Redberg R F, Tucker K J, Cohen T J, Dutton J P, Callaham M L, Schiller N B
Department of Medicine, University of California, San Francisco 94143.
Circulation. 1993 Aug;88(2):534-42. doi: 10.1161/01.cir.88.2.534.
There are two competing theories of the mechanism of blood flow during cardiopulmonary resuscitation. The "cardiac pump" theory postulates that blood flows because the heart is squeezed between the sternum and the spine. The "thoracic pump" theory postulates that blood flows from the thorax because intrathoracic pressure exceeds extrathoracic vascular pressure and that flow is restricted to the venous-to-arterial direction because of venous valves that prevent retrograde flow at the thoracic inlet. To determine which mechanism is operative during actual cardiopulmonary resuscitation, 20 patients were imaged with transesophageal echocardiography during resuscitation.
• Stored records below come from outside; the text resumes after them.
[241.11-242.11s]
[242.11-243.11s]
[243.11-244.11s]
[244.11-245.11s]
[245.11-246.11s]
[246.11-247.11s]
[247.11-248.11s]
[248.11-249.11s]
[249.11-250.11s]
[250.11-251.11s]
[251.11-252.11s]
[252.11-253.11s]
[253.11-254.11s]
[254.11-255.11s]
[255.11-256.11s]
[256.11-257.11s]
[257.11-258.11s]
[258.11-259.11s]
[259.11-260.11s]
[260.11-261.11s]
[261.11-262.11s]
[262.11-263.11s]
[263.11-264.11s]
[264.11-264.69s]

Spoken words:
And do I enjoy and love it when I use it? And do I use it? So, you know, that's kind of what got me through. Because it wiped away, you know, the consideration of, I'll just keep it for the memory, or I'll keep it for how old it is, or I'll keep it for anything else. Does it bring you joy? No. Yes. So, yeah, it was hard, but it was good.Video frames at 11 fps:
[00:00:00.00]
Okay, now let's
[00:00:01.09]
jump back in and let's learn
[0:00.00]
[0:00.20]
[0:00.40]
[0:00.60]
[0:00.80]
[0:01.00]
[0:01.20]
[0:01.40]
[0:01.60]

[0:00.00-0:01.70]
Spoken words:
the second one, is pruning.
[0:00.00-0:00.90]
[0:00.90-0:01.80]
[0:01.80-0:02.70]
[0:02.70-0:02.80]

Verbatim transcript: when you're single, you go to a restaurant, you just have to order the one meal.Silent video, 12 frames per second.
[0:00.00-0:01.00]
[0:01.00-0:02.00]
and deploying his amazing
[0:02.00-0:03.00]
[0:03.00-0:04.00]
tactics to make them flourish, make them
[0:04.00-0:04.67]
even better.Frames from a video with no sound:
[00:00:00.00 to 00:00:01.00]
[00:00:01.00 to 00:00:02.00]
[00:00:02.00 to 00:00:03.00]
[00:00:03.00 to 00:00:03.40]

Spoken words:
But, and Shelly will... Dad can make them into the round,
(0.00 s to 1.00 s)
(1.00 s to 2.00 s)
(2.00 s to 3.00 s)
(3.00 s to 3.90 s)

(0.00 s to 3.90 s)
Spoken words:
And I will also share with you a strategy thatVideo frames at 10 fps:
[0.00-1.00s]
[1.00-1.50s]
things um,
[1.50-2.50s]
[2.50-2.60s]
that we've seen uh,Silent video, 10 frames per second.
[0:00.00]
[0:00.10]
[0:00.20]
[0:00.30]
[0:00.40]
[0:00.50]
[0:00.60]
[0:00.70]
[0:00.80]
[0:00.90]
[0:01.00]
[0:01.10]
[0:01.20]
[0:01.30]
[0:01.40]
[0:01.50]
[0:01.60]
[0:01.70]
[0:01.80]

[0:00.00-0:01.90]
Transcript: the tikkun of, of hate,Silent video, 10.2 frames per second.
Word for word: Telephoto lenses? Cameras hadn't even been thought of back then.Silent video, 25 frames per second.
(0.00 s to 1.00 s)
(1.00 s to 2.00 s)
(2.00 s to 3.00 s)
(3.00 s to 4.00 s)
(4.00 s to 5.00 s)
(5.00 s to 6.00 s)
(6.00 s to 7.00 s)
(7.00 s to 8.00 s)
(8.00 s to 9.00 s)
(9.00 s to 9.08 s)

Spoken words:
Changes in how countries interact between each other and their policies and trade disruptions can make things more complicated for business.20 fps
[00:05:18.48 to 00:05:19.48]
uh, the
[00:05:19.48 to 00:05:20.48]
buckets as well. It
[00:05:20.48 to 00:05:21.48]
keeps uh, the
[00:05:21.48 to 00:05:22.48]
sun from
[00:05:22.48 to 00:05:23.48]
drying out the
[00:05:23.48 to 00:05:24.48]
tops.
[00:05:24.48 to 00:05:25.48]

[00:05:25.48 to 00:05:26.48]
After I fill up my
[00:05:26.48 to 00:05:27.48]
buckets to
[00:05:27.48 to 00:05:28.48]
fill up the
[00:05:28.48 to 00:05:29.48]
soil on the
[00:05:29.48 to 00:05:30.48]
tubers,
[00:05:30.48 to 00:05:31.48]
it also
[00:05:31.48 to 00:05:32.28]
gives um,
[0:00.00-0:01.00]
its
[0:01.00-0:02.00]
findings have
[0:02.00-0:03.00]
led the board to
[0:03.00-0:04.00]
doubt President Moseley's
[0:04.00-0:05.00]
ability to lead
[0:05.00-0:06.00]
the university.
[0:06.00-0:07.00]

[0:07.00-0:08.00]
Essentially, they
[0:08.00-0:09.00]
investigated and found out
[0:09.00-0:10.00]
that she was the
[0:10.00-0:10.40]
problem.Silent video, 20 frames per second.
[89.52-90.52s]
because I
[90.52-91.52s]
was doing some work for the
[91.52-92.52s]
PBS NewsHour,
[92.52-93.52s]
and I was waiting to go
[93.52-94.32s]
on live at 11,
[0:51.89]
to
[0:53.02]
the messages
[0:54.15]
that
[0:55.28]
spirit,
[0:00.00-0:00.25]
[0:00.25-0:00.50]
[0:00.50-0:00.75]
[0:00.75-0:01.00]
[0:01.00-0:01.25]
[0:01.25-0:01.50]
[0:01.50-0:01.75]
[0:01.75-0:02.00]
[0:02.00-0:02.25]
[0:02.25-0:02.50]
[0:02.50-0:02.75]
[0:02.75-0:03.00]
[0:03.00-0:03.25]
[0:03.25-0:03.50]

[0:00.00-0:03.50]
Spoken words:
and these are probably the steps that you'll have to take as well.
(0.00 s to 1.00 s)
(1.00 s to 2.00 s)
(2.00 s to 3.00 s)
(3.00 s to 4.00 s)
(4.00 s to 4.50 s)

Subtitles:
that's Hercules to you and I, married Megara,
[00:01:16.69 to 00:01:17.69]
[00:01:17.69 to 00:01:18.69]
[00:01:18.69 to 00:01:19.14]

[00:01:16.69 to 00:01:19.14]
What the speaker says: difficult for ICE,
Transesophageal two-dimensional and pulse Doppler echocardiography was begun within 7 minutes of initiation of cardiopulmonary resuscitation. In the 18 patients who could be analyzed, the mitral valve opened during the release phase (diastole) and closed during the compression phase (systole) of cardiopulmonary resuscitation. Mitral velocity-time integral measured 8 +/- 3 cm during diastole. There was compression of right and left ventricular cavities with significant reduction in measured left ventricular volume during cardiopulmonary resuscitation. In five patients, mitral regurgitation was present.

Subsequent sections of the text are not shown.